Emmanuel Macron came to power on a promise of reform and after winning convincingly last May, claimed to have the mandate he needed to carry out the type of change that every French president since Francois Mitterrand has tried and failed to see through.
But even before his first attempt at reform — an overhaul of France’s famously rigid labor laws — Macron has seen his support in the polls drop. That, say some union leaders, will make it impossible for him to transform France as he promised he would.
As Fabrice Angei of the CGT union told CNN: “In this country the workforce knows it has the power simply to stop working” and to grind the entire economy to a halt. And, he added, this time the whole world is watching to see which way, in the land of “freedom and of the declaration of human rights,” the class struggle will go on.
So far, it has looked as though Macron was winning.
Two of France’s biggest unions — Force Ouvriere and the CFDT — have announced that they will not be taking part in a strike planned for Tuesday, preferring instead to continue negotiating with the government.
That’s partly down to one of the big sweeteners offered as part of the reforms — a 25% increase in severance packages — but also, some warn, a desire on the part of the unions to keep their powder dry ahead of future reforms to such areas as employment insurance and professional training, changes that could threaten the funding and therefore the very future of the unions.

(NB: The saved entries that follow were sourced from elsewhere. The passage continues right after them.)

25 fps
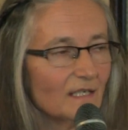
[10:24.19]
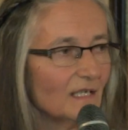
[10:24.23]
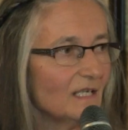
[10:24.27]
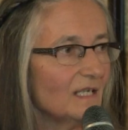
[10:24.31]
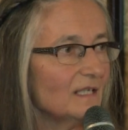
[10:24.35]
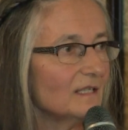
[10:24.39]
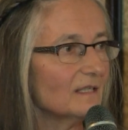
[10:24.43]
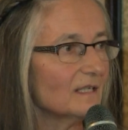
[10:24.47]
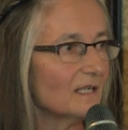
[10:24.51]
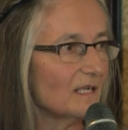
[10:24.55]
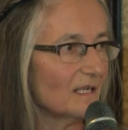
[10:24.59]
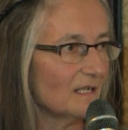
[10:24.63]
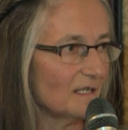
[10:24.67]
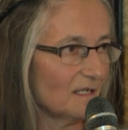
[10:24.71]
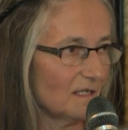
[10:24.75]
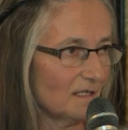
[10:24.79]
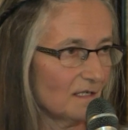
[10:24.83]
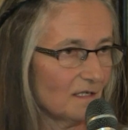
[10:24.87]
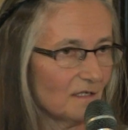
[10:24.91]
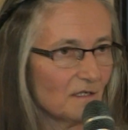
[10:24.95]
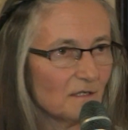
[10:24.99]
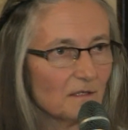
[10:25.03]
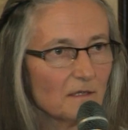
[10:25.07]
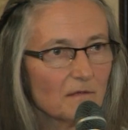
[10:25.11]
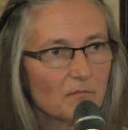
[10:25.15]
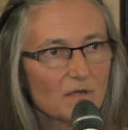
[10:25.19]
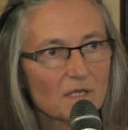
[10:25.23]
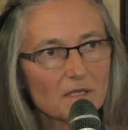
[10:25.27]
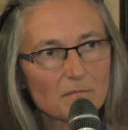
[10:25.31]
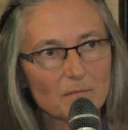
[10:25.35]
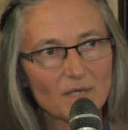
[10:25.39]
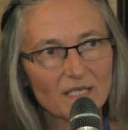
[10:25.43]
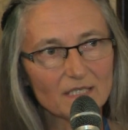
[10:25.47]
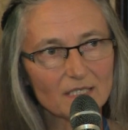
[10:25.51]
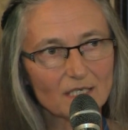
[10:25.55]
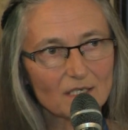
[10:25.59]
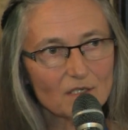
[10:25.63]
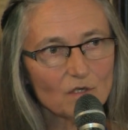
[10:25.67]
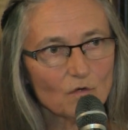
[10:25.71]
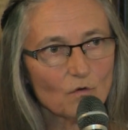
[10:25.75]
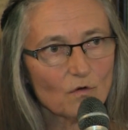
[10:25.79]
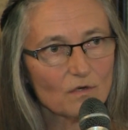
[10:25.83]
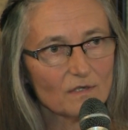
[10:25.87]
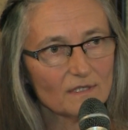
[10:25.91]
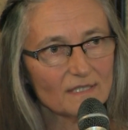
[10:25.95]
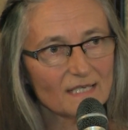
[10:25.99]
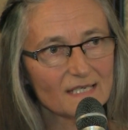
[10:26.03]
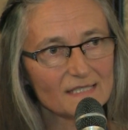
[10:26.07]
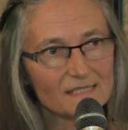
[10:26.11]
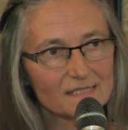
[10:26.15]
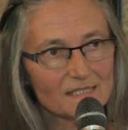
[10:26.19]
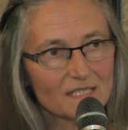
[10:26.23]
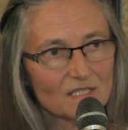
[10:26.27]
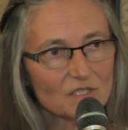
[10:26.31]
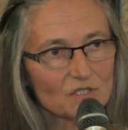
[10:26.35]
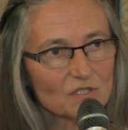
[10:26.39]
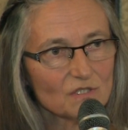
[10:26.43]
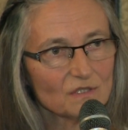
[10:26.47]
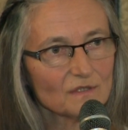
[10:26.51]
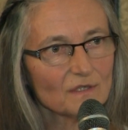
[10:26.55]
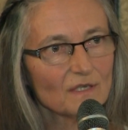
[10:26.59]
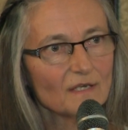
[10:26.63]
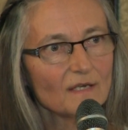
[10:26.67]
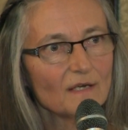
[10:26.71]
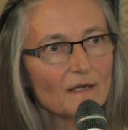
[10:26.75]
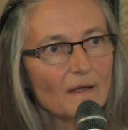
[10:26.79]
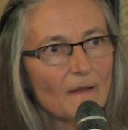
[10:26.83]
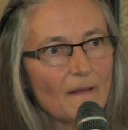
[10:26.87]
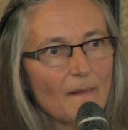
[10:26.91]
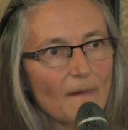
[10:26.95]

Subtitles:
in the Swiss Medical Organization.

For now the government looks as though it may not encounter the sort of opposition that François Hollande faced in the spring of 2016 when it tried to overhaul the labor laws, this despite the fact that Macron is seeking to go even further than Hollande had — both in the way the reforms are to be carried out and in their substance.

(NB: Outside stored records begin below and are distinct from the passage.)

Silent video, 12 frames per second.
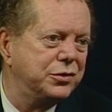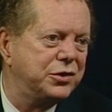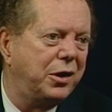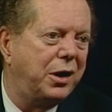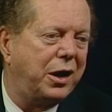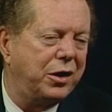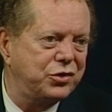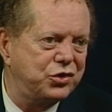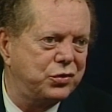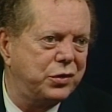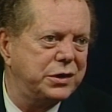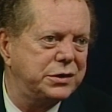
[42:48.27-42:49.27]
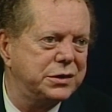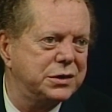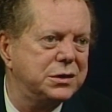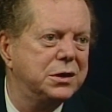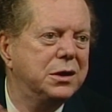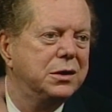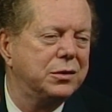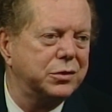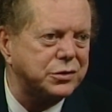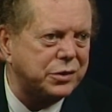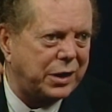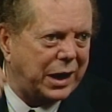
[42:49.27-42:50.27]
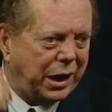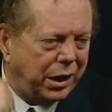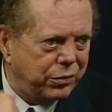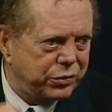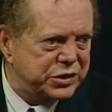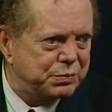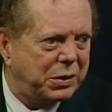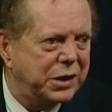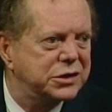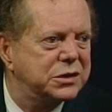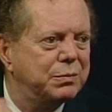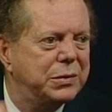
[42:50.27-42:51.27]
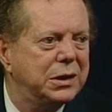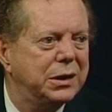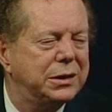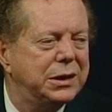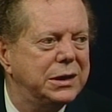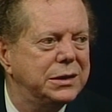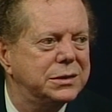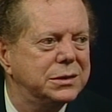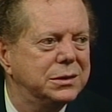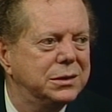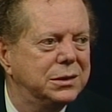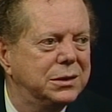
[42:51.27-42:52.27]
Those are our choices. Those are our responsibilities.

Macron’s plans were laid out on August 31 in a series of five executive orders all aimed at “making up for the lost years, the years of missed rendezvous,” according to Prime Minister Edouard Philippe.

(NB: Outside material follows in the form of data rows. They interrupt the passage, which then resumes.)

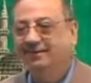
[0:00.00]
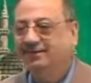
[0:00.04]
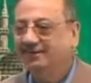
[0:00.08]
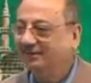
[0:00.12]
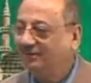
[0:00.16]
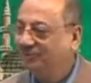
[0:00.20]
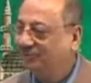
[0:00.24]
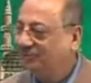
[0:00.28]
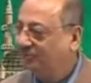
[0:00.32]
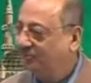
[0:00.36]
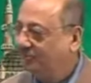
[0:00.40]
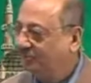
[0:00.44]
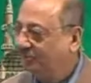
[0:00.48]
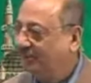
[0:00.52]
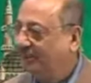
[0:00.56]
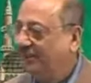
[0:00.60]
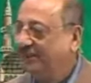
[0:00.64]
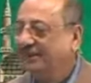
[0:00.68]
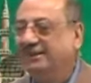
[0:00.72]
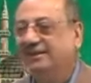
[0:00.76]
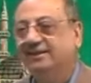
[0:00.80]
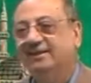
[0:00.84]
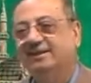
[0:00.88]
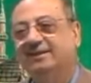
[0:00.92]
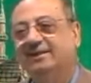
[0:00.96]

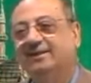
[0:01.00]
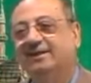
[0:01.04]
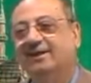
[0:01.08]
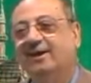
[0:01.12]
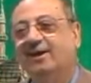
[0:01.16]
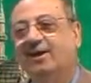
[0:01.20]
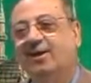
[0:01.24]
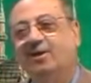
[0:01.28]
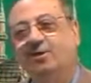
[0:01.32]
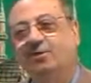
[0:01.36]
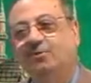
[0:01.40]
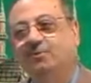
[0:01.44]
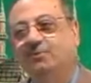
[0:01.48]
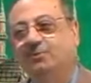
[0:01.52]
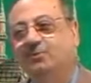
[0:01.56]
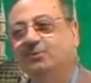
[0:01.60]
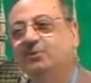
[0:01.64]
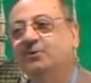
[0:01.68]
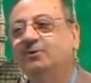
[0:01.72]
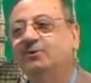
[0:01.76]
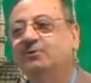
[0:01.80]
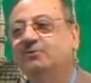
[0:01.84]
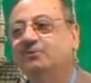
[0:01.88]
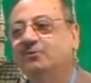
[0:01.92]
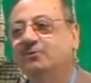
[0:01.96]
see how
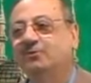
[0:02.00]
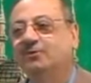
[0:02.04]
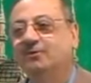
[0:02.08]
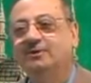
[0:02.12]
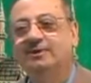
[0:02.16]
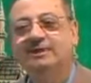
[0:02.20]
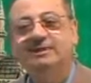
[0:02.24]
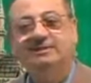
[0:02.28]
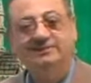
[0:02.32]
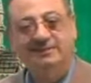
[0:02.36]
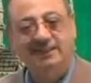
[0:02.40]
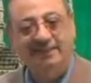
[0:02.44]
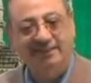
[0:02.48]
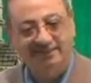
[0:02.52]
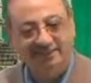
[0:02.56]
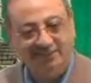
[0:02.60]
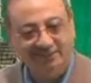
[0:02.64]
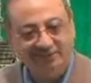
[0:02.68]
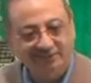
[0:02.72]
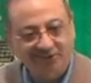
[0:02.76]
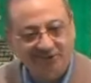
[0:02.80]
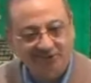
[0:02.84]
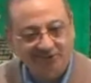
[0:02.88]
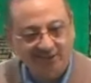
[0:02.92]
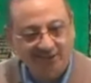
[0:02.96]
beautiful the
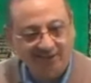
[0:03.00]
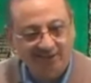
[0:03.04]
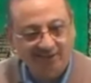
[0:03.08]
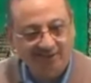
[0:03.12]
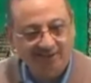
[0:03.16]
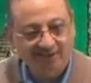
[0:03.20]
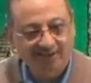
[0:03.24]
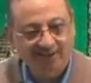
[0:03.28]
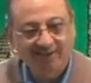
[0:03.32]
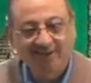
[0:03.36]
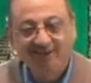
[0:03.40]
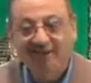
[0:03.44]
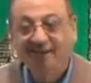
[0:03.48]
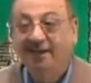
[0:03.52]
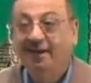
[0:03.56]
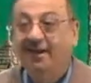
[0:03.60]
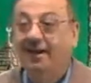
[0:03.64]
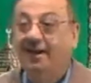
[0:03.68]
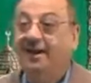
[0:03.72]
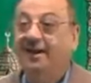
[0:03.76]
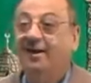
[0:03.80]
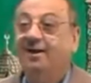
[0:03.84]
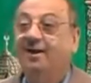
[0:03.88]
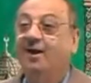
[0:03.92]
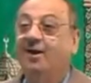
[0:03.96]
sentences are
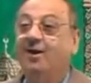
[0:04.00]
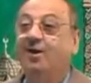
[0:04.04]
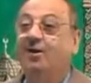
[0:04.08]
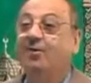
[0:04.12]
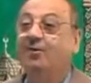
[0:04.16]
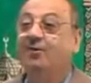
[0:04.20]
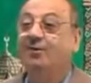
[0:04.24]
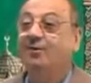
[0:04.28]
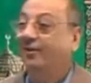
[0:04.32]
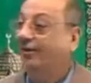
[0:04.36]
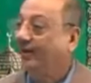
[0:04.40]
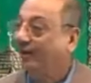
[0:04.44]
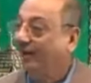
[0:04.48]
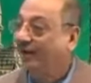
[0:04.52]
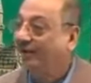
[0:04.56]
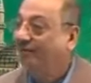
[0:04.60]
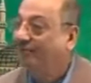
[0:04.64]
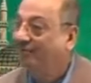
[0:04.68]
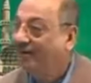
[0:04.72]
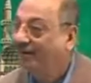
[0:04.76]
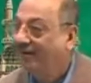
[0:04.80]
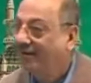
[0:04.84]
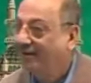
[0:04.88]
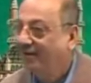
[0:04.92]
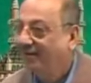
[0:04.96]
and how
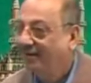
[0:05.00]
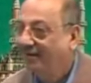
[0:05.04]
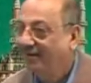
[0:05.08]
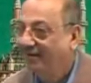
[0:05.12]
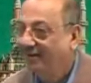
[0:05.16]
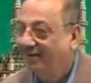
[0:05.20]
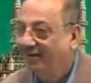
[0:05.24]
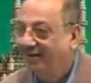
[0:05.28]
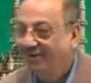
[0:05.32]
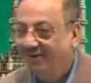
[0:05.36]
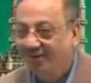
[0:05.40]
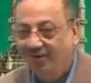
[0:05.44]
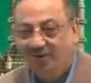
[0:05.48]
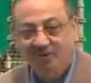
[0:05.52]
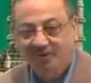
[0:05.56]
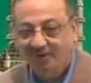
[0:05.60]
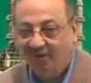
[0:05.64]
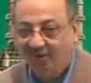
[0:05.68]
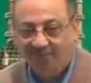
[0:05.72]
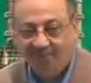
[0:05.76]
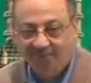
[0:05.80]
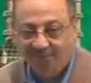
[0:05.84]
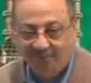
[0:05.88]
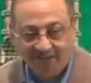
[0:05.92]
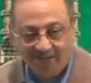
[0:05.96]
clever Dr.
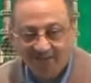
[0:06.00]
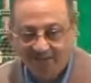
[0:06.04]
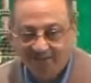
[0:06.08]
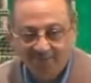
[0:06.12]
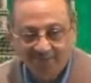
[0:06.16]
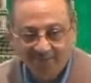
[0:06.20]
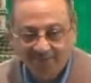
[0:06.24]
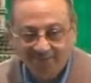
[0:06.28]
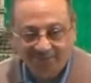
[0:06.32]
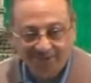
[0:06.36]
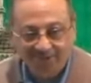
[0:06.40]
Abdurrahim is,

The goal is to give companies more flexibility in hiring and firing workers, more power to negotiate working conditions directly with employees and less financial risk in cases of wrongful dismissals.
The measures would also make it easier for foreign companies to close sites in France and give new flexibility to companies with fewer than 50 employees, which make up 95% of French business.
It is no surprise that French business leaders and economists have welcomed the reform plans.
More surprising perhaps is that for now the planned strike will not see the sort of unified union opposition that has been seen in the past.
But the CGT, which is leading the charge against the proposals, says that although some unions have chosen not to take part in the strike, there is more opposition to the reforms than the government realizes.
The CGT’s Angei believes the numbers on the streets on Tuesday will be high enough to show that Macron will not get his reforms through easily.
From a legislative point of view, the French president may have taken the precaution of reforming by decree, but Angei warns that the workforce itself will block the process even if Parliament can’t.
After all, he says, “polls show show the anger that has led to Macron’s drop in popularity and that anger can also lead to revolt.”